I giornalisti ritengono che i temi dell’Agenda 2030 meriterebbero più spazio e, soprattutto, più approfondimento. Lo segnala l’indagine realizzata dalla Facoltà di Scienze della Comunicazione dell’Università Salesiana e l’Unione cattolica della stampa italiana (Ucsi) e pubblicata nel volume “Pensare il futuro. I 17 obiettivi dell’Agenda visti dai giovani e raccontati dai giornalisti” (Ed LAS 2021), in uscita oggi.
All’interno della ricerca sono stati intervistati 9 direttori, 8 giornalisti e 7 fonti di informazione, per cercare di capire in che modo l’informazione mainstream si occupi dell’Agenda 2030 e dei suoi temi e quali difficoltà incontri.
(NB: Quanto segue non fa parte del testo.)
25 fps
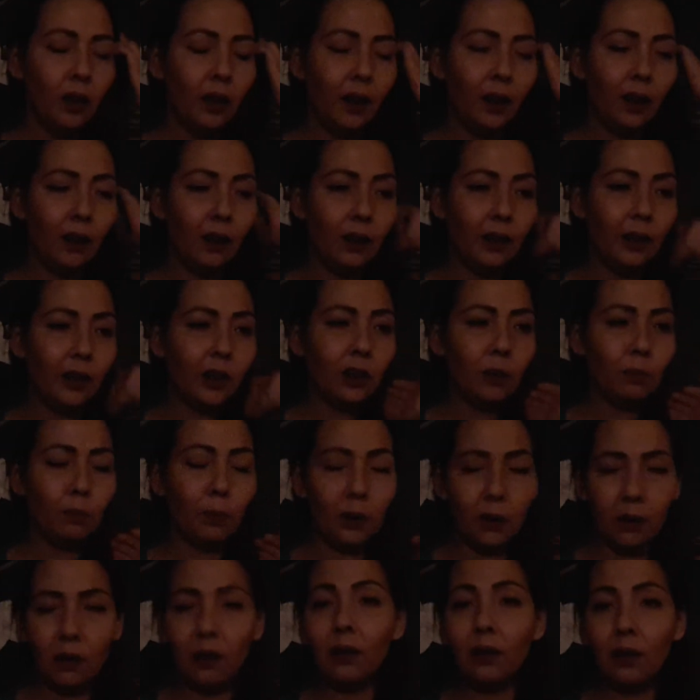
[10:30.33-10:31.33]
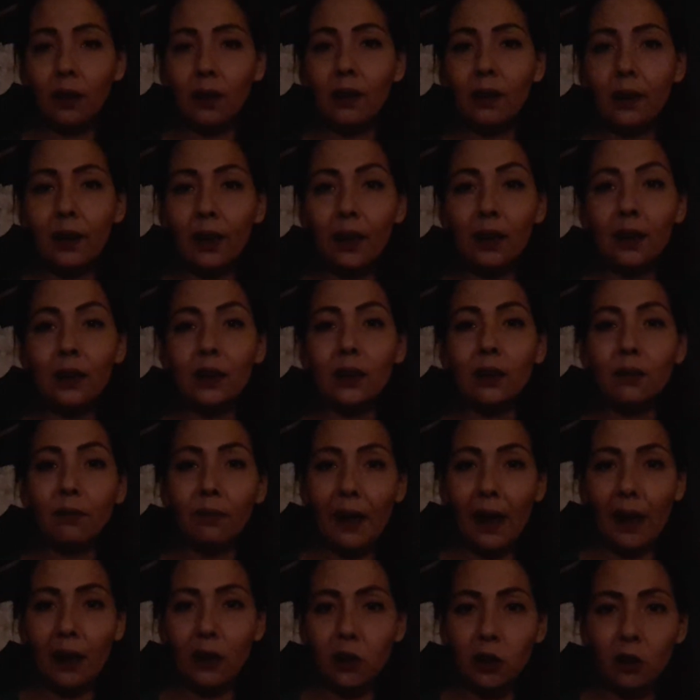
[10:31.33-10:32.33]
English, but in Danish,
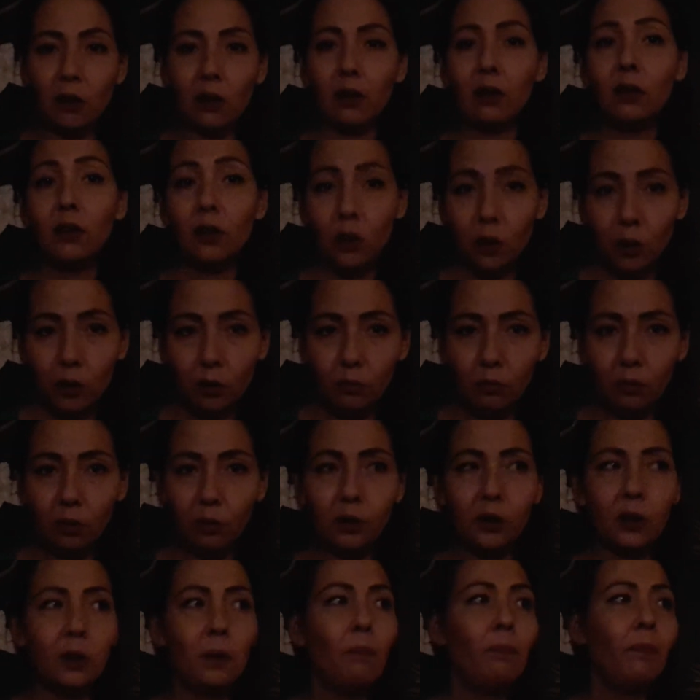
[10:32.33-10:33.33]
værktøj, tools.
Una prima differenza è tra testate grandi e testate piccole. Nelle prime ci sono stati cambiamenti profondi: man mano che alcuni temi si imponevano, gli si dedicavano più spazi, con nuovi prodotti, nuovi progetti, investendo quindi anche in risorse umane. Nelle testate più piccole ci si è limitati a ricavare qualche spazio nella programmazione ordinaria, anche se tutti riconoscono la necessità di offrire approfondimenti, non limitandosi alle notizie di cronaca.
Una seconda differenza si gioca sugli obiettivi a cui si dà più spazio, che sono in genere energia, transizione ecologica, welfare, parità di genere, educazione (anche perché incrociano maggiormente la cronaca, anche quella locale). Ma mentre le testate laiche sembrano privilegiare i temi ambientali, quelle cattoliche segnalano come centrale il tema della povertà, delle disuguaglianze e, in seconda battuta, della pace e della solidarietà. Complicato rimane il rapporto con le fonti, soprattutto quelle istituzionali (citate soprattutto dai direttori), che spesso usano linguaggi troppo specialistici, propongono temi difficilmente notiziabili, non sono disponibili a chiarimenti e approfondimenti. Più semplice è il rapporto con le fonti della società civile (associazioni, movimenti, eccetera), citate soprattutto dai giornalisti e dalle testate cattoliche.